START DATA
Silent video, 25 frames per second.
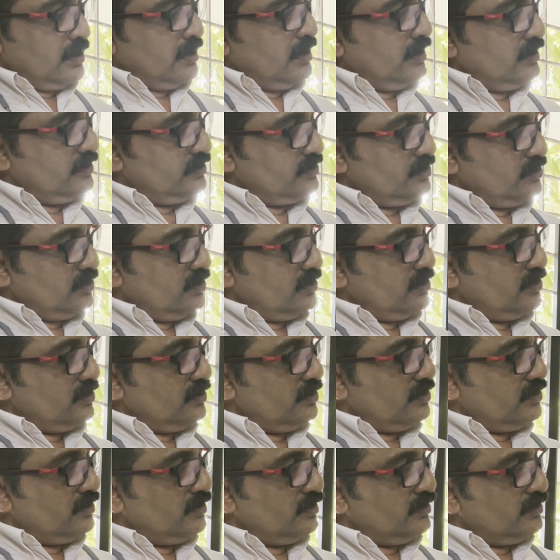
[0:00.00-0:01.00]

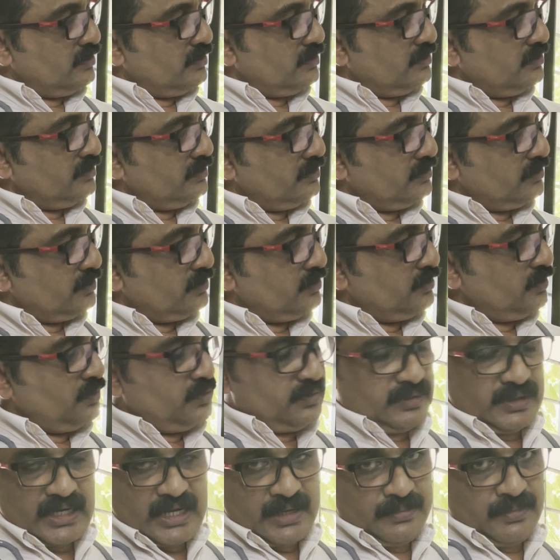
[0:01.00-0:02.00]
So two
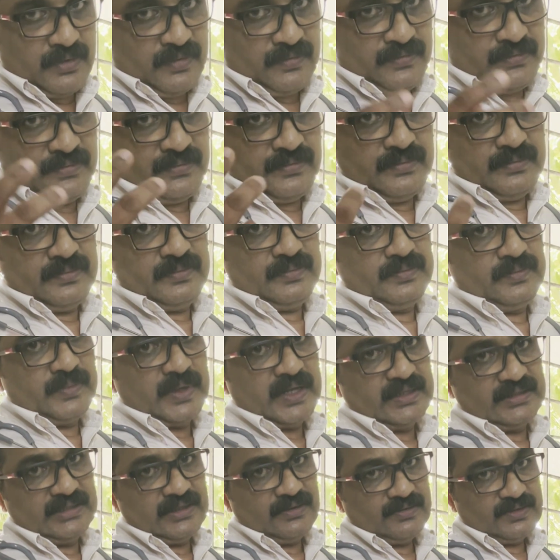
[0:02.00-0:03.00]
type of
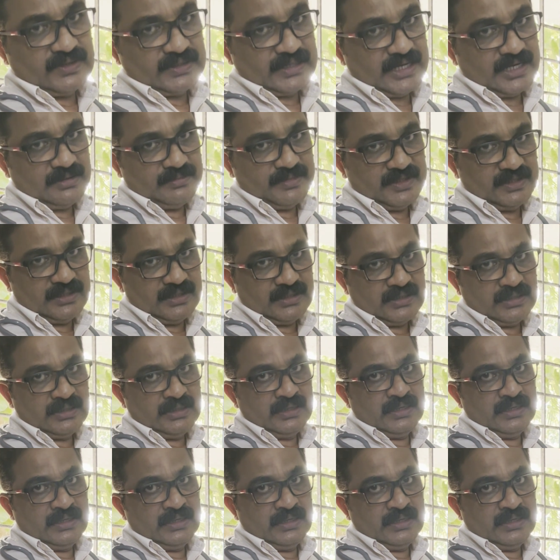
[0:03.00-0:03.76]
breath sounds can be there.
END DATA
START DATA
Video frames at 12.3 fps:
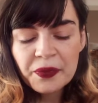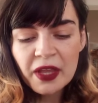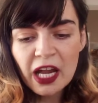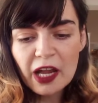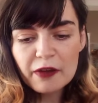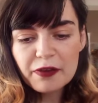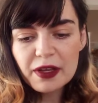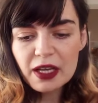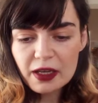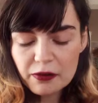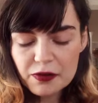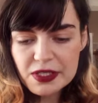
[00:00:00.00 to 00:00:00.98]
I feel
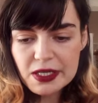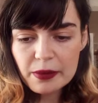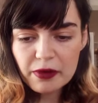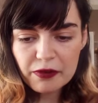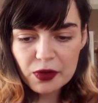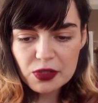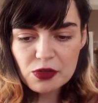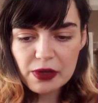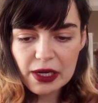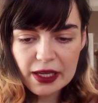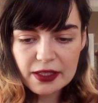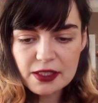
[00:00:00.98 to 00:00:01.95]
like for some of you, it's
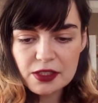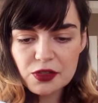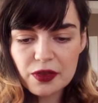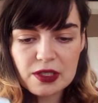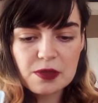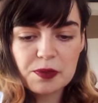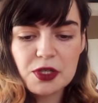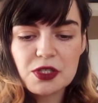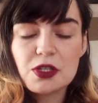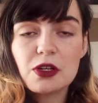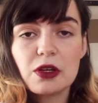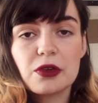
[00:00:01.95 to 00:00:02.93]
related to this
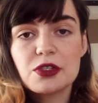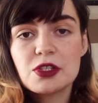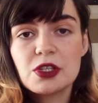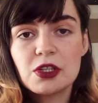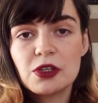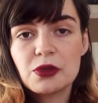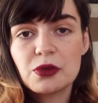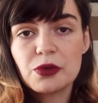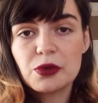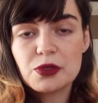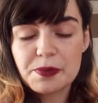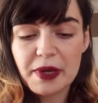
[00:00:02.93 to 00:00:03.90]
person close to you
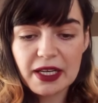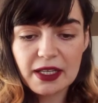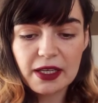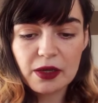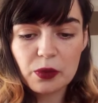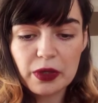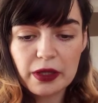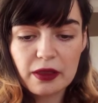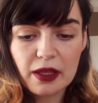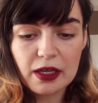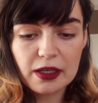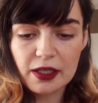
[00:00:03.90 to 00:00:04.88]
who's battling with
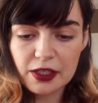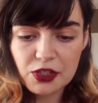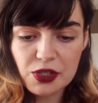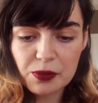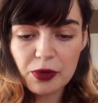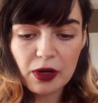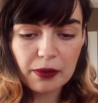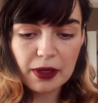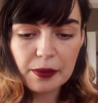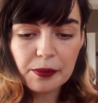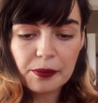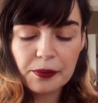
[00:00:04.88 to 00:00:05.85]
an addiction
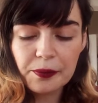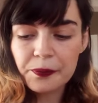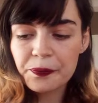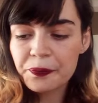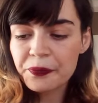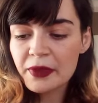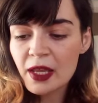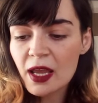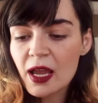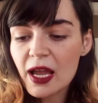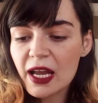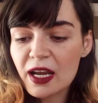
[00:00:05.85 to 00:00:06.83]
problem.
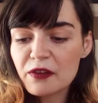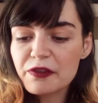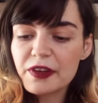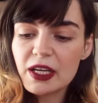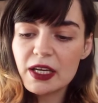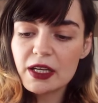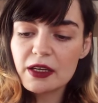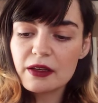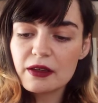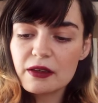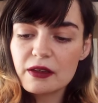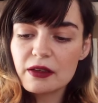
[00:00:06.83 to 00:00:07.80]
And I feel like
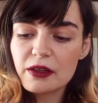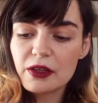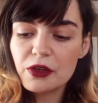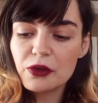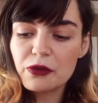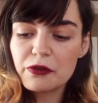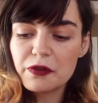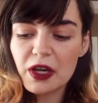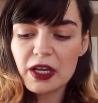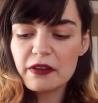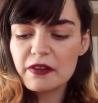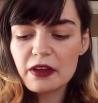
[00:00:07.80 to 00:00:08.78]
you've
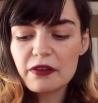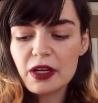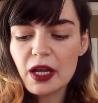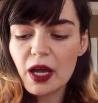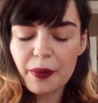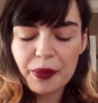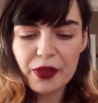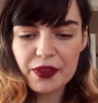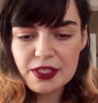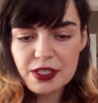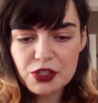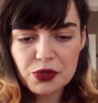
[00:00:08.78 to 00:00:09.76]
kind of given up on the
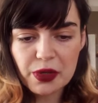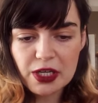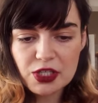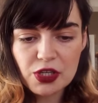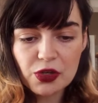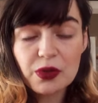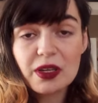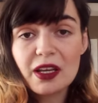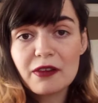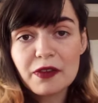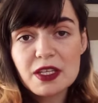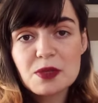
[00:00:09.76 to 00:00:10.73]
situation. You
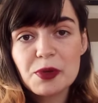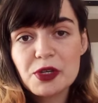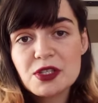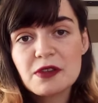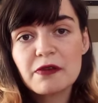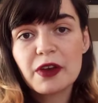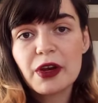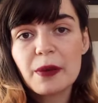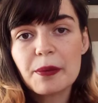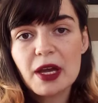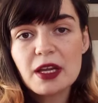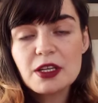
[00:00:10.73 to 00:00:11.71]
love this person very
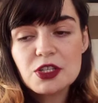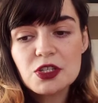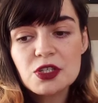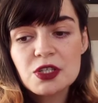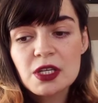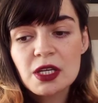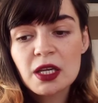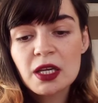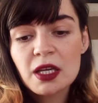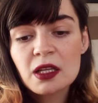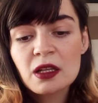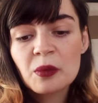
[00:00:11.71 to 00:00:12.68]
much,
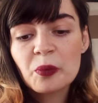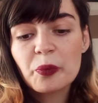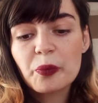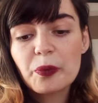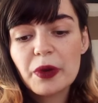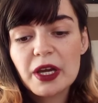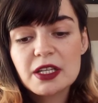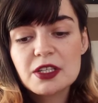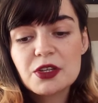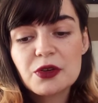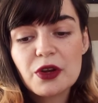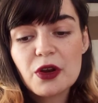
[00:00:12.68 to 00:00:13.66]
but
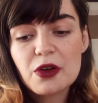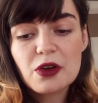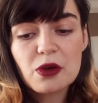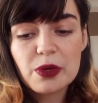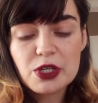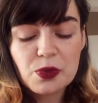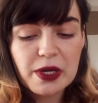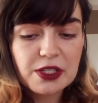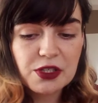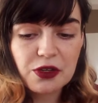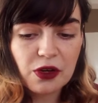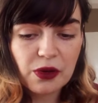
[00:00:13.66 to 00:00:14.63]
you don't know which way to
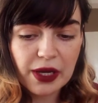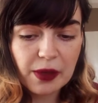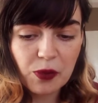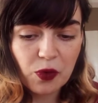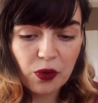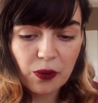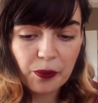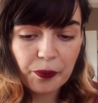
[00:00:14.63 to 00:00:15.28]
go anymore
END DATA
→ **WHAT TO WORK ON**
Where the string "frames" occurs in the data, return the whole line.

→ **ANSWER BOX**
Silent video, 25 frames per second.
Video frames at 12.3 fps:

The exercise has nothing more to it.